What gear are you in?
I recently read a wonderful profile of a young Larry Ellison by serial entrepreneur and teacher Steve Blank. One passage leapt out at me for its relevance to many recent experiences of my own:
Larry ascribed to the adage, “We don’t do things right, we do the right things.”
I was reminded of another aphorism I’d once heard – a bicycling metaphor:
It’s not how fast you pedal, it’s what gear you’re in.
I’ve seen time and again that one of the most destructive things to a software development team, be their product nascent or mature, is bad prioritization. Much of development work is ongoing. A complex feature or integration has a cost upfront and an ongoing cost to maintain. One of the most destructive things you can do – for velocity, for morale, and ultimately for a product’s prospects of ongoing success – is to fill the pipeline with things that don’t matter, are highly speculative, or whose costs (upfront and long-tail) far exceed the direct value they generate.

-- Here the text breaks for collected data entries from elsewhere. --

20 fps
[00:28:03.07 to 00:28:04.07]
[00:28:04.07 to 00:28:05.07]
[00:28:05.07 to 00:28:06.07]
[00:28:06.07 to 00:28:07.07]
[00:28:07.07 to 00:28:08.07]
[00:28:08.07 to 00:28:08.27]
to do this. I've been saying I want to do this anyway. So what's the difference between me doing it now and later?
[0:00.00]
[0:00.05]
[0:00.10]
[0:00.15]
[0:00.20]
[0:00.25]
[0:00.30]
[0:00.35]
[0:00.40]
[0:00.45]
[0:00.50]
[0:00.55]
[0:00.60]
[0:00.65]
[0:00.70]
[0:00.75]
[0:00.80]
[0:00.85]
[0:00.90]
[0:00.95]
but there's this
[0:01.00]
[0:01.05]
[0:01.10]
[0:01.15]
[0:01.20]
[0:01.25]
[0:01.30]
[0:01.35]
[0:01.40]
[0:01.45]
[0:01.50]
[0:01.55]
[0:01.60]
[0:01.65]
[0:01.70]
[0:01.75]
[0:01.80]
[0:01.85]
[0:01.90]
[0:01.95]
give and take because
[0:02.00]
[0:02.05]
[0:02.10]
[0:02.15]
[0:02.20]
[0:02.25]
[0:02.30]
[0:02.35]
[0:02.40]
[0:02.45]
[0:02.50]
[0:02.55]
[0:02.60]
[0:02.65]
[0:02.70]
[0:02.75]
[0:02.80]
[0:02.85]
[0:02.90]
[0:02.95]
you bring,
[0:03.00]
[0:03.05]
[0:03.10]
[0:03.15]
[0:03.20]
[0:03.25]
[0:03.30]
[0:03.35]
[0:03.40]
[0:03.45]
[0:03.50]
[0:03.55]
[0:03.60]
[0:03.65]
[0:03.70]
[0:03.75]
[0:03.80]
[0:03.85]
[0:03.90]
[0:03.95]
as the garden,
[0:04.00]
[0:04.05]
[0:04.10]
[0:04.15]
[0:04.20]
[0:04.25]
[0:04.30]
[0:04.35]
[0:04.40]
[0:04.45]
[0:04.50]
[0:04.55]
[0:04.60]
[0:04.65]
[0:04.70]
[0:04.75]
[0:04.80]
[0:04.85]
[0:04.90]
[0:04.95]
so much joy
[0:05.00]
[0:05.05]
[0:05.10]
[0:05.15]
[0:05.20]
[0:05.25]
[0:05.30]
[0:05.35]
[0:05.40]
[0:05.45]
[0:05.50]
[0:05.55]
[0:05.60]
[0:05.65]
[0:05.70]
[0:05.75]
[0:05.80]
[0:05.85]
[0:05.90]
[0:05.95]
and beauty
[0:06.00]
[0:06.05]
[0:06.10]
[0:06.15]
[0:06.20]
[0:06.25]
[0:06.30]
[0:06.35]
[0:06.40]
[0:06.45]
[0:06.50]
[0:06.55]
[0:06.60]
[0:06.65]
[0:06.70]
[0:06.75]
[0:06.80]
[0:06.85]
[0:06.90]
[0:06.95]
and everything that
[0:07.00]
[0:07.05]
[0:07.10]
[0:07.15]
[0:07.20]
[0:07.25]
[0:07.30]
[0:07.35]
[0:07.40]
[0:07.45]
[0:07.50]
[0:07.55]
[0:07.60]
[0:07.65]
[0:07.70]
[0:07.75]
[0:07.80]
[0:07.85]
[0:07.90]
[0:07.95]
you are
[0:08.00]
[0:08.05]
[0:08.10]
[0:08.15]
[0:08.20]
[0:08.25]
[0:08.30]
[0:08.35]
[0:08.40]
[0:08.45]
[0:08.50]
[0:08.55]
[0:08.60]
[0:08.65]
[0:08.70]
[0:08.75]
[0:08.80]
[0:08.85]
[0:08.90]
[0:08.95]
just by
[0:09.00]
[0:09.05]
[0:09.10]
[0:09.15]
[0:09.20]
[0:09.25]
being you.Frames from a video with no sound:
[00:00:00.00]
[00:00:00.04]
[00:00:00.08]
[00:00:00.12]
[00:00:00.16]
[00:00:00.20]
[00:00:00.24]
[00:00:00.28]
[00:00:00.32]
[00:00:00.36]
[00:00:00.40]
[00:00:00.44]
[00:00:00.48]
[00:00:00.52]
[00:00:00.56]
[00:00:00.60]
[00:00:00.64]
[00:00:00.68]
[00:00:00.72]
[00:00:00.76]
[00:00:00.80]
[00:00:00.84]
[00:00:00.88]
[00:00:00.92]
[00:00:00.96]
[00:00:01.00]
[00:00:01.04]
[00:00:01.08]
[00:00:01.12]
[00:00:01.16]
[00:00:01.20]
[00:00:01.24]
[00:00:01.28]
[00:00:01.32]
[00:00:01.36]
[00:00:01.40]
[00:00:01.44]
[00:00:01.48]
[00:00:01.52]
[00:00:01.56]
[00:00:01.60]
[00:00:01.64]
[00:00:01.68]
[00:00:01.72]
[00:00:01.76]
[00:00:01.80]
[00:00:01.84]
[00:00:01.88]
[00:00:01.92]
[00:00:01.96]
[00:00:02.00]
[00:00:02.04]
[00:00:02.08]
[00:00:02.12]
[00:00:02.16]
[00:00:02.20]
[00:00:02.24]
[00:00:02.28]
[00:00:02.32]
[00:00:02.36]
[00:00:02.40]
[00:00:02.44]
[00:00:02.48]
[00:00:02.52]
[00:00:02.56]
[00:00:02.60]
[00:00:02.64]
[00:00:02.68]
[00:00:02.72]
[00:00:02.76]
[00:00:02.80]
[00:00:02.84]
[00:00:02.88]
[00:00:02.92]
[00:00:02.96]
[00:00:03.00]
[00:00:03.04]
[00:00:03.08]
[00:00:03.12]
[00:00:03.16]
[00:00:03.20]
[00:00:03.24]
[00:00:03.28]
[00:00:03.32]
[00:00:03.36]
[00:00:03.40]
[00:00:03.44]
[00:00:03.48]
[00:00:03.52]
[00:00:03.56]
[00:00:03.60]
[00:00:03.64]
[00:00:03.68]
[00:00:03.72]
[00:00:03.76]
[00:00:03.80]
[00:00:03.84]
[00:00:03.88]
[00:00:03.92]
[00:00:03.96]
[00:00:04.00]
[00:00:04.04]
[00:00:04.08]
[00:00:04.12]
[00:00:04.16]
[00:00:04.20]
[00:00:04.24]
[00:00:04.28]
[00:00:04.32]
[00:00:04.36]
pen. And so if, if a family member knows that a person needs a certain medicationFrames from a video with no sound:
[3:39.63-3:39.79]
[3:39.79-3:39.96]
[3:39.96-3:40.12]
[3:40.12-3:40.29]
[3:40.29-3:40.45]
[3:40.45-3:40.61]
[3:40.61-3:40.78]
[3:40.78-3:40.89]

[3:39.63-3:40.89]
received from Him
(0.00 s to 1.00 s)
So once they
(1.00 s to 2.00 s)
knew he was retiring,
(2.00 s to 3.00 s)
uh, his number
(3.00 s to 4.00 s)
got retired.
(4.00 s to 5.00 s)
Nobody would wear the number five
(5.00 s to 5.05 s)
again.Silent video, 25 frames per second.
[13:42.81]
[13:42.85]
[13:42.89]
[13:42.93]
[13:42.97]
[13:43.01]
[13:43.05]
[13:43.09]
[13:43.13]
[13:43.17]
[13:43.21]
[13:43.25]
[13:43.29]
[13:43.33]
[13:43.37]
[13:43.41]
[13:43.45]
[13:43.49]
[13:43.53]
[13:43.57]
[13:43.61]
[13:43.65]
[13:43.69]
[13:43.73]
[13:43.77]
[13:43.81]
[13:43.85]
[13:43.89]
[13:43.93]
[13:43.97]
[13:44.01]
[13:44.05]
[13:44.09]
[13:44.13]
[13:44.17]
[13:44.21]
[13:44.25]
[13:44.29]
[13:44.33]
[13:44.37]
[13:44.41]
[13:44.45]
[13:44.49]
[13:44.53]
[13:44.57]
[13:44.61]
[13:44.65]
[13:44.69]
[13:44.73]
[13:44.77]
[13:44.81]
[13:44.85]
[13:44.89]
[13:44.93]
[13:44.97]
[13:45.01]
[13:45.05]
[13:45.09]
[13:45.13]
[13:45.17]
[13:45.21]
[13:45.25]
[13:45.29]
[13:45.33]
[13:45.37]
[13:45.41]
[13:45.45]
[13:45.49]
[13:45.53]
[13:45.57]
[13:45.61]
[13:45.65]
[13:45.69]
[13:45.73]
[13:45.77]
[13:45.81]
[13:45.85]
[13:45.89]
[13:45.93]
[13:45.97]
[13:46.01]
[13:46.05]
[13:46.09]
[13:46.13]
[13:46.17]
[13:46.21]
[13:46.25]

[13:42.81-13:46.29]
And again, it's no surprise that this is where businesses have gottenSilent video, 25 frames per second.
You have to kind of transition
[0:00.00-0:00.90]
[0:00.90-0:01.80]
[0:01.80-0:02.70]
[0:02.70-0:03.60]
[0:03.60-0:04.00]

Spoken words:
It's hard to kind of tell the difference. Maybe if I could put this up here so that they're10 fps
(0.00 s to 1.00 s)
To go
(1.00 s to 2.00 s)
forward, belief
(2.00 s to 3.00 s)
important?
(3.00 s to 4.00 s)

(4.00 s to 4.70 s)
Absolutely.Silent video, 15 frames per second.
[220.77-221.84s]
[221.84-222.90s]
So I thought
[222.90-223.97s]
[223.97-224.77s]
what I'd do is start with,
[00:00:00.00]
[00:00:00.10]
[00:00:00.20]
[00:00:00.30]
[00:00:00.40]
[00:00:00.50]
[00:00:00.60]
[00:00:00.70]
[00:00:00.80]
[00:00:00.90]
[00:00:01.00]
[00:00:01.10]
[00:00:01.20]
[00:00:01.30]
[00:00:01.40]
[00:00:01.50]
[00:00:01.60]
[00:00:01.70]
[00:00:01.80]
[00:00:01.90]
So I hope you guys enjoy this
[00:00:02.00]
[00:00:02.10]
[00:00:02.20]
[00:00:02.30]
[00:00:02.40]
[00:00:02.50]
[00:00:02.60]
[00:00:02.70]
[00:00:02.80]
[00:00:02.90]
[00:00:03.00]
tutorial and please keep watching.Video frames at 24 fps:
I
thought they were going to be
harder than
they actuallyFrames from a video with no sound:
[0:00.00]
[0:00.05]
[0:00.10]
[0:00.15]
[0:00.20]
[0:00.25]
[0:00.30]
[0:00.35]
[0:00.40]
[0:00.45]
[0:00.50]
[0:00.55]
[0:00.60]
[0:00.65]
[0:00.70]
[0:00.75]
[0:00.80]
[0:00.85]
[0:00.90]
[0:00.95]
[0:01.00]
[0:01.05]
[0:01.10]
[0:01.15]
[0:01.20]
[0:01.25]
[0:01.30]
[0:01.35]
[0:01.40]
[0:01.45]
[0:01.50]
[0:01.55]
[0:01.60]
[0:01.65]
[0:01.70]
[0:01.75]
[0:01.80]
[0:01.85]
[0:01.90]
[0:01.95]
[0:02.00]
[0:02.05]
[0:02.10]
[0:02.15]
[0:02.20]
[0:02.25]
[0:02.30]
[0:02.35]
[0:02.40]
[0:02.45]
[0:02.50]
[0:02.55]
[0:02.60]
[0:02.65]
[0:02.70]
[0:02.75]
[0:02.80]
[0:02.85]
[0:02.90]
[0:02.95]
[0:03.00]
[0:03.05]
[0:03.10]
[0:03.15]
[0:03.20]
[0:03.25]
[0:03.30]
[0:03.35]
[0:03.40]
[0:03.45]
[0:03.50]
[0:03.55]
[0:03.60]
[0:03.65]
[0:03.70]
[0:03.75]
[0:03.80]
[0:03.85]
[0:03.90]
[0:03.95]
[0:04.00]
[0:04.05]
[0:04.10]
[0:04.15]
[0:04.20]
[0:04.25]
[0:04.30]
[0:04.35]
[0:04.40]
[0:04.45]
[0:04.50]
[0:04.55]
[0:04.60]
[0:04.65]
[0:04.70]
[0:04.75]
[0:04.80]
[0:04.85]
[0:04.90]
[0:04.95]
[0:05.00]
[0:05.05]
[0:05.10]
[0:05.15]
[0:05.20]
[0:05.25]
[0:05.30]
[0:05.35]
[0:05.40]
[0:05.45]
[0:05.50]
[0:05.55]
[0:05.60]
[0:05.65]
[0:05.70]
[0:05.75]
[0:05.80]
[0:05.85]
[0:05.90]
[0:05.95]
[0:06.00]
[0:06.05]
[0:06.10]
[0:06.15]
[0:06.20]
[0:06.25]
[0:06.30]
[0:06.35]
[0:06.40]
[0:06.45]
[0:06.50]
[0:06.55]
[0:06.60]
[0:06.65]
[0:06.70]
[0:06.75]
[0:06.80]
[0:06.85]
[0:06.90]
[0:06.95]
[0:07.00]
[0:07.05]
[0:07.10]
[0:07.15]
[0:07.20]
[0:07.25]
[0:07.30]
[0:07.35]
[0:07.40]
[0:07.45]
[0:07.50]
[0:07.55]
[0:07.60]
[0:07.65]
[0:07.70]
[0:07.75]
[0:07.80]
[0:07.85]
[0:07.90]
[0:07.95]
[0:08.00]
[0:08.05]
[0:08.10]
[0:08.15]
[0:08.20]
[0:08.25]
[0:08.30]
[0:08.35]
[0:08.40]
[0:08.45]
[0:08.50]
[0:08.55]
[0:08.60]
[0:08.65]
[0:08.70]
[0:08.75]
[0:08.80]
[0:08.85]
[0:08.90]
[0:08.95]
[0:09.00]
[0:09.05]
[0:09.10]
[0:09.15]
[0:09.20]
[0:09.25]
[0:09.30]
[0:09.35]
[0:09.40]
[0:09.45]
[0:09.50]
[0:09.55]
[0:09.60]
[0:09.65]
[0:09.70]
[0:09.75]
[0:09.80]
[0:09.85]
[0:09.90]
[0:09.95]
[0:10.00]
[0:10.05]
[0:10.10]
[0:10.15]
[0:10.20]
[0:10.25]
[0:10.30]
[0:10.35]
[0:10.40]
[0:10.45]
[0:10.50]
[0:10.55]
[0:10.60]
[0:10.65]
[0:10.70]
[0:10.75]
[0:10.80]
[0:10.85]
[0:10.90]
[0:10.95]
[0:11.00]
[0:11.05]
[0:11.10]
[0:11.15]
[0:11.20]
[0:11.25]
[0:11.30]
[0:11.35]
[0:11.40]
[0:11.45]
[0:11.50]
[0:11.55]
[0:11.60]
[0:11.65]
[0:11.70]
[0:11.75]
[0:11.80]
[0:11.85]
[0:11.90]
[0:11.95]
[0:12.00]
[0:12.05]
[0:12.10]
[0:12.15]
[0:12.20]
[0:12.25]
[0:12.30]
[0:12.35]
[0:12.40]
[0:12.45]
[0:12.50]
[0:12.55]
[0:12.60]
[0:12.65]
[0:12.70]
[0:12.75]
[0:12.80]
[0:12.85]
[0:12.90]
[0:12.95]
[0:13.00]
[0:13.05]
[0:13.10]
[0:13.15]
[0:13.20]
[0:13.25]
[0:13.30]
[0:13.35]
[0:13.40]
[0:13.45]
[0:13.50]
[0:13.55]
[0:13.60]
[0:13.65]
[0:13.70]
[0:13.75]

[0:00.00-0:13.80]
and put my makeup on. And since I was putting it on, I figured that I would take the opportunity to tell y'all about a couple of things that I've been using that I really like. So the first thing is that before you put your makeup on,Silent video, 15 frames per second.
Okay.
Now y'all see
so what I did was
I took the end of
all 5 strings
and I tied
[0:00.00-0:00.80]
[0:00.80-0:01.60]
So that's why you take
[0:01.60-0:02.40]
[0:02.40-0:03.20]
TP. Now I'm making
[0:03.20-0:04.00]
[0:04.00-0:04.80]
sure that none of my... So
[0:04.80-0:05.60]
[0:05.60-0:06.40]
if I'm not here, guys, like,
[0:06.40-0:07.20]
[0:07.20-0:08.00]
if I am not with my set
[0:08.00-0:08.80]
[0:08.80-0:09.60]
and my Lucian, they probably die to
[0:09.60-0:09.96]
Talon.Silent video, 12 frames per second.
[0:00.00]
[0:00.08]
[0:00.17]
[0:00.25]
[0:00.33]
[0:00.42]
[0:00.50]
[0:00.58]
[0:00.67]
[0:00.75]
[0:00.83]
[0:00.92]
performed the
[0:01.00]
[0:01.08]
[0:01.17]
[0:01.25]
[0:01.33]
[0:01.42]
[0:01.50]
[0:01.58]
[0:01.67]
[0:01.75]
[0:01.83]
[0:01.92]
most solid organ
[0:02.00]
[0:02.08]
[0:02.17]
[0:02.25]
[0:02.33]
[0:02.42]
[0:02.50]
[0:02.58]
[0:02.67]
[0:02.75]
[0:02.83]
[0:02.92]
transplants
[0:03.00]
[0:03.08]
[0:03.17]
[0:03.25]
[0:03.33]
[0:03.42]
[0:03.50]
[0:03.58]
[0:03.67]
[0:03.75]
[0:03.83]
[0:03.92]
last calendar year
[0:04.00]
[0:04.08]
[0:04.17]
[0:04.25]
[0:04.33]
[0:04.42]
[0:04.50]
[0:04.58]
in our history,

The mobile messaging application WhatsApp (upon which I rely heavily when traveling outside the US) famously had 55 employees (only 35 of them engineers) at the time of its $19B acquisition by Facebook. In a Wired profile of the company, WhatsApp engineer Jamshid Mahdavi described the company’s modus operandi as concerned development:
“It was a completely different way of building a high-scale infrastructure,” he said on Monday. “It was an eye-opener to see the minimalistic approach to solving … just the problems that needed to be solved.”
I can imagine a parallel world in which WhatsApp had taken what seems to be the default path among startups of putting itself on an unfocused treadmill of speculative feature development. Perhaps the product would have worked (maybe even reached the point of acquisition) but I would certainly bet the team would be a lot bigger, less happy and, and less productive and we users, most likely, would have ended up with a much worse WhatsApp experience as a consequence.
A well-honed skillset and maturity among engineers is certainly important for achieving true leverage with a product, but just as important, I believe, is recognizing what work is worth doing. It sounds almost tautological, but amidst the noise and distraction of fast-moving startups, it is astoundingly uncommon practice.